◆ What you need to do
Copy all lines below exactly as written. Leave pictures out.

------------------------------

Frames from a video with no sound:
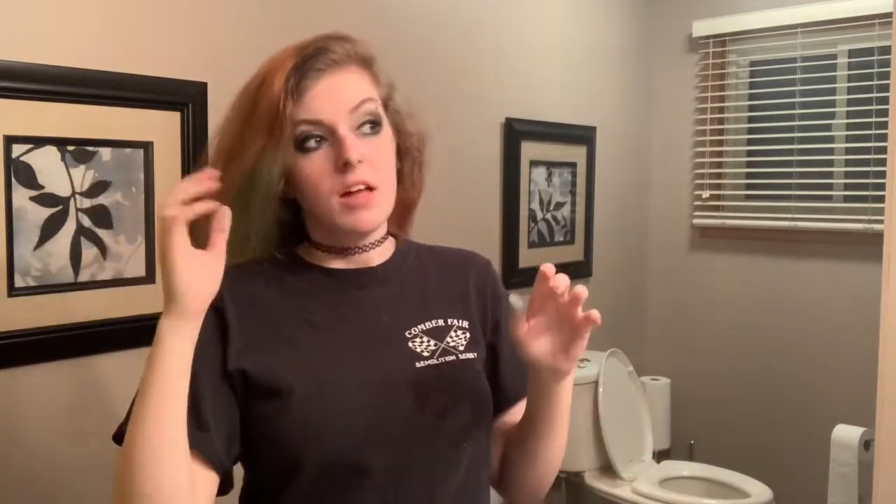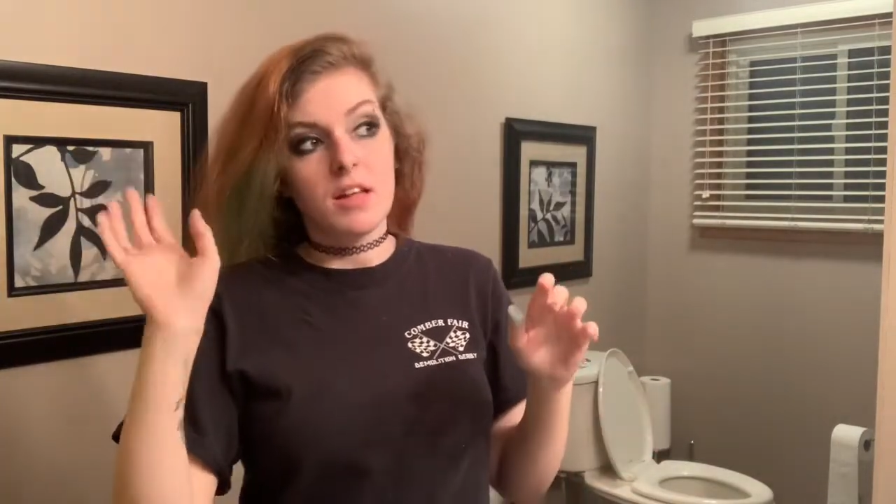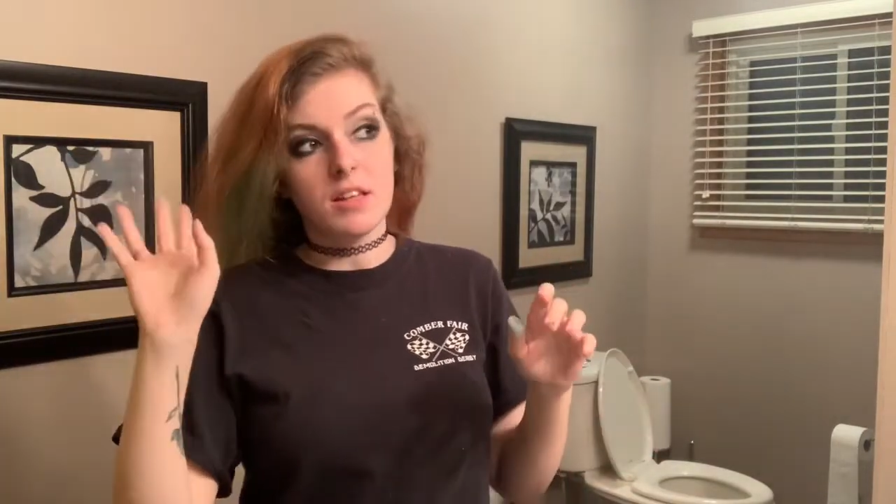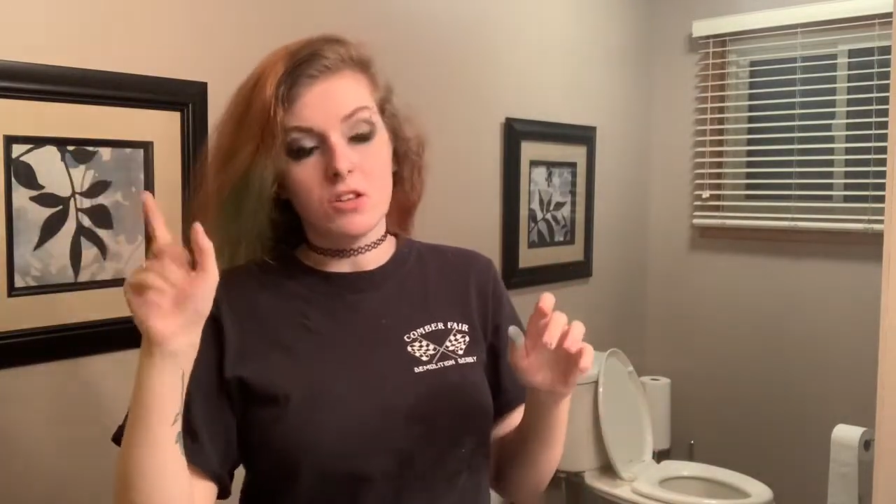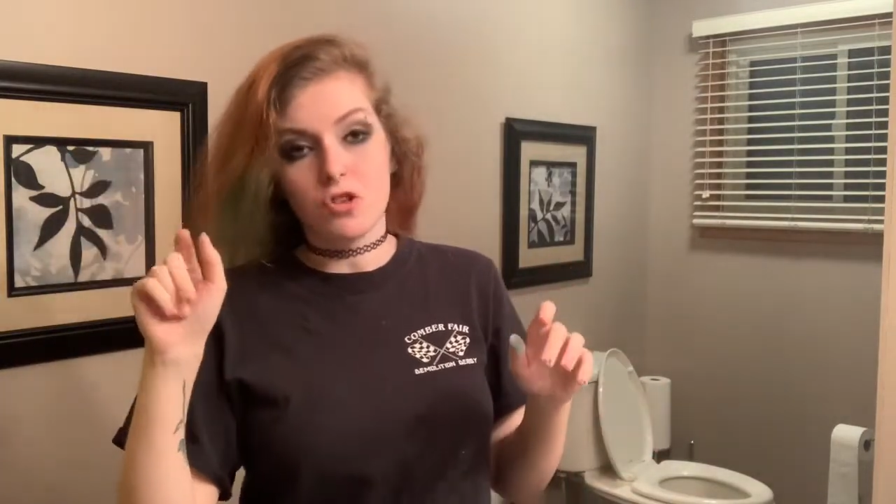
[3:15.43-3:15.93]

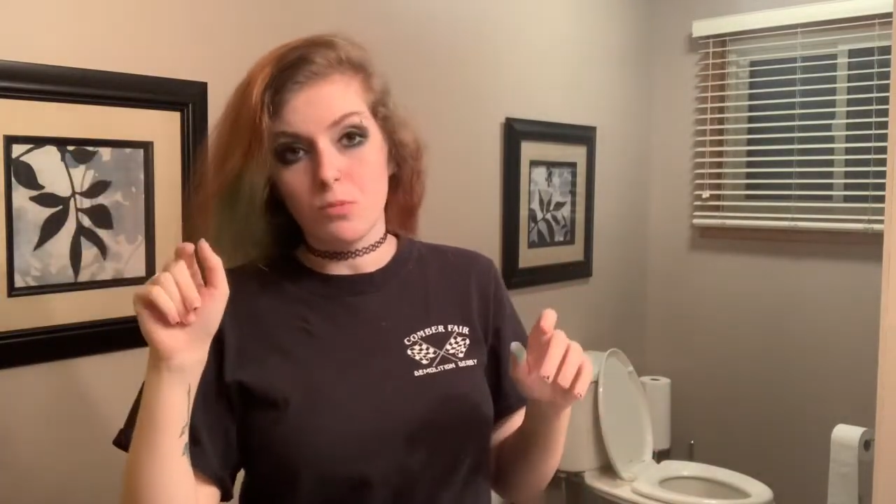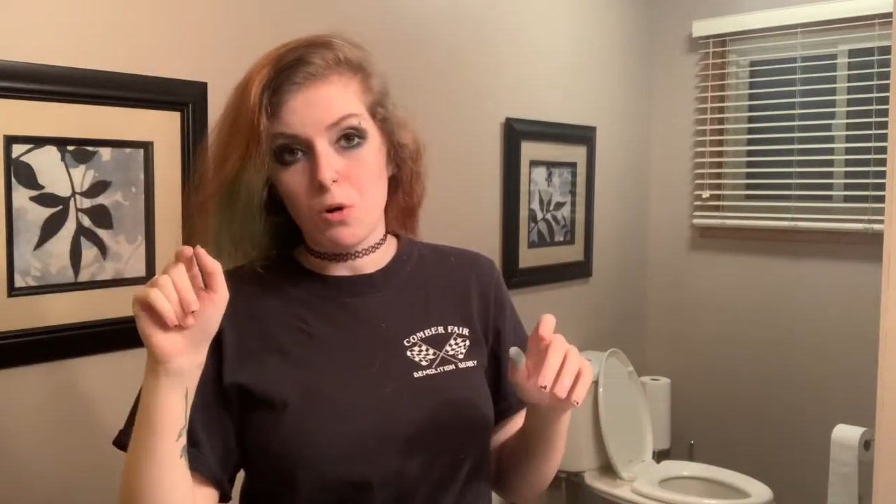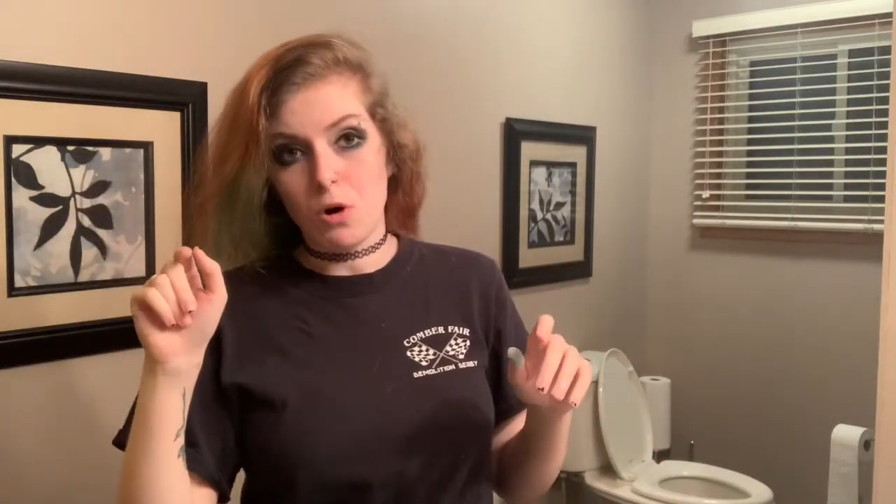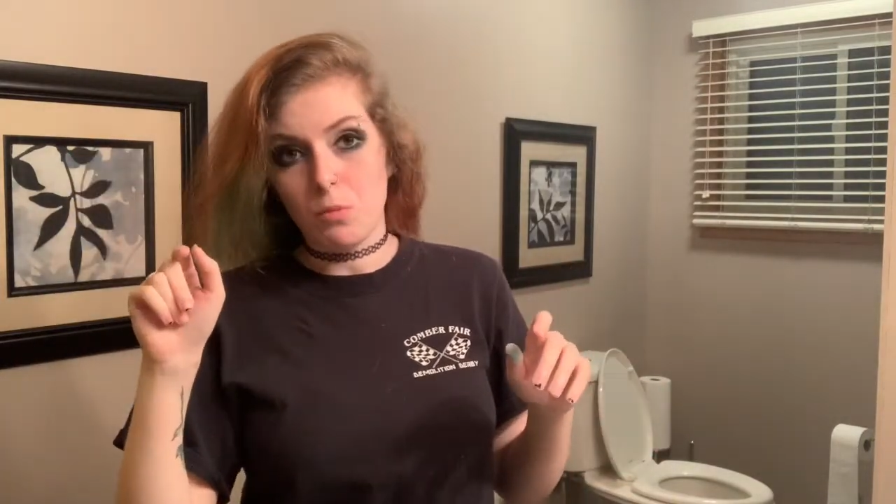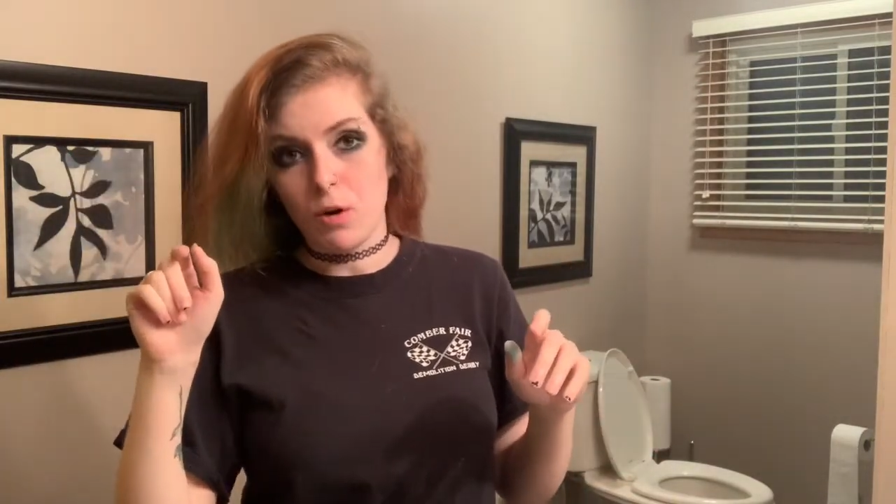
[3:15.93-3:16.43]
and then
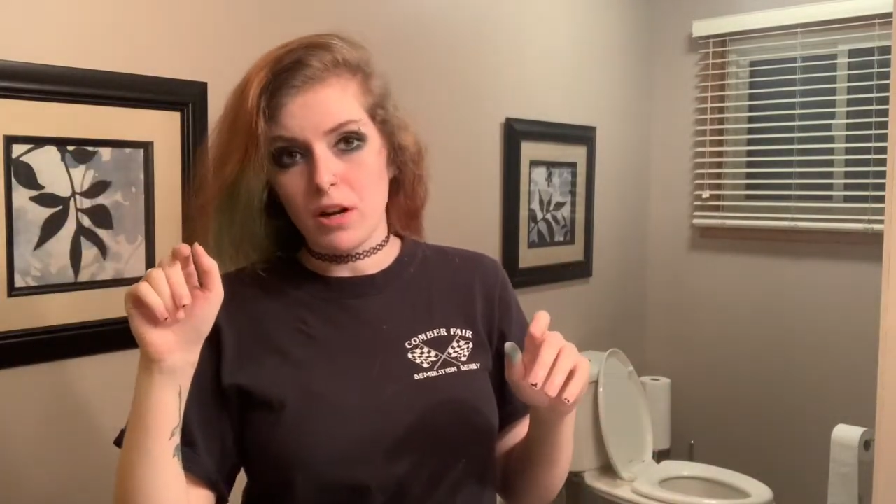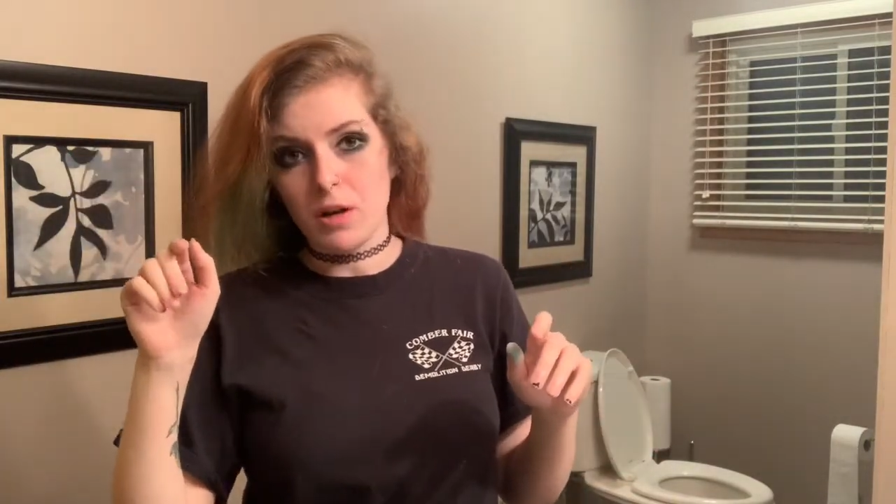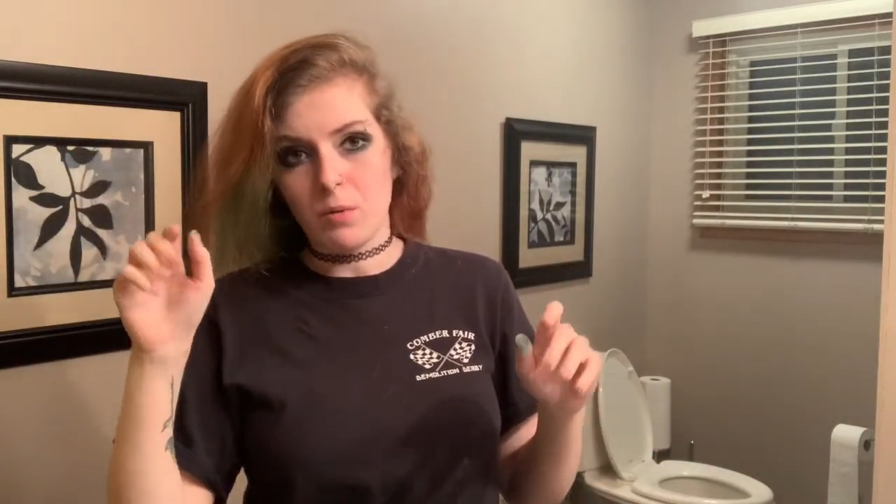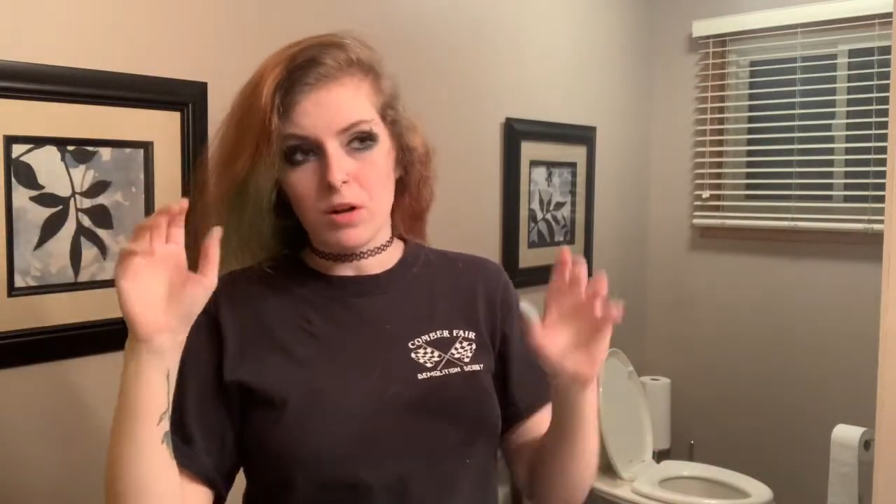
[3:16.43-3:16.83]
tomorrow morning we're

------------------------------

◆ Final answer
Frames from a video with no sound:
[3:15.43-3:15.93]

[3:15.93-3:16.43]
and then
[3:16.43-3:16.83]
tomorrow morning we're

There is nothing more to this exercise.